* Requirement
If a record holds a picture, drop the picture and return the rest of the record word for word.
Start of Block
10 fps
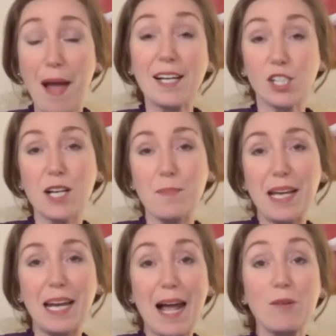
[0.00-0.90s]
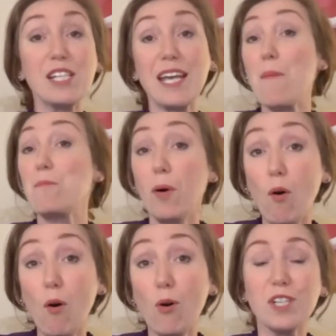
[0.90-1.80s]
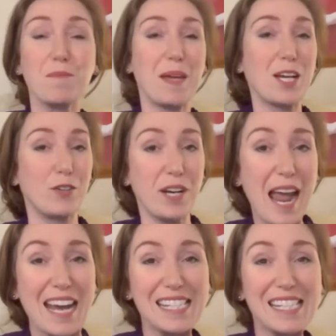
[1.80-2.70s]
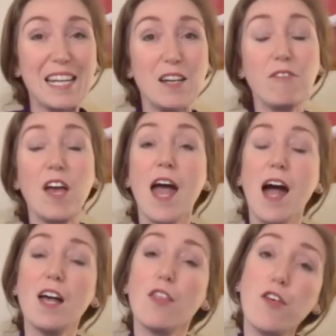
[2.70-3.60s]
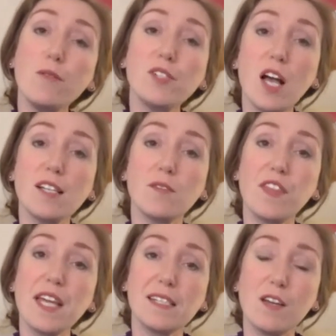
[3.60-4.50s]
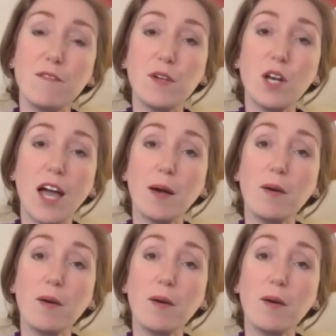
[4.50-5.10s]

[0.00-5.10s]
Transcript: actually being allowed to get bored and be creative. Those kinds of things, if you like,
End of Block
* Result
10 fps
[0.00-0.90s]
[0.90-1.80s]
[1.80-2.70s]
[2.70-3.60s]
[3.60-4.50s]
[4.50-5.10s]

[0.00-5.10s]
Transcript: actually being allowed to get bored and be creative. Those kinds of things, if you like,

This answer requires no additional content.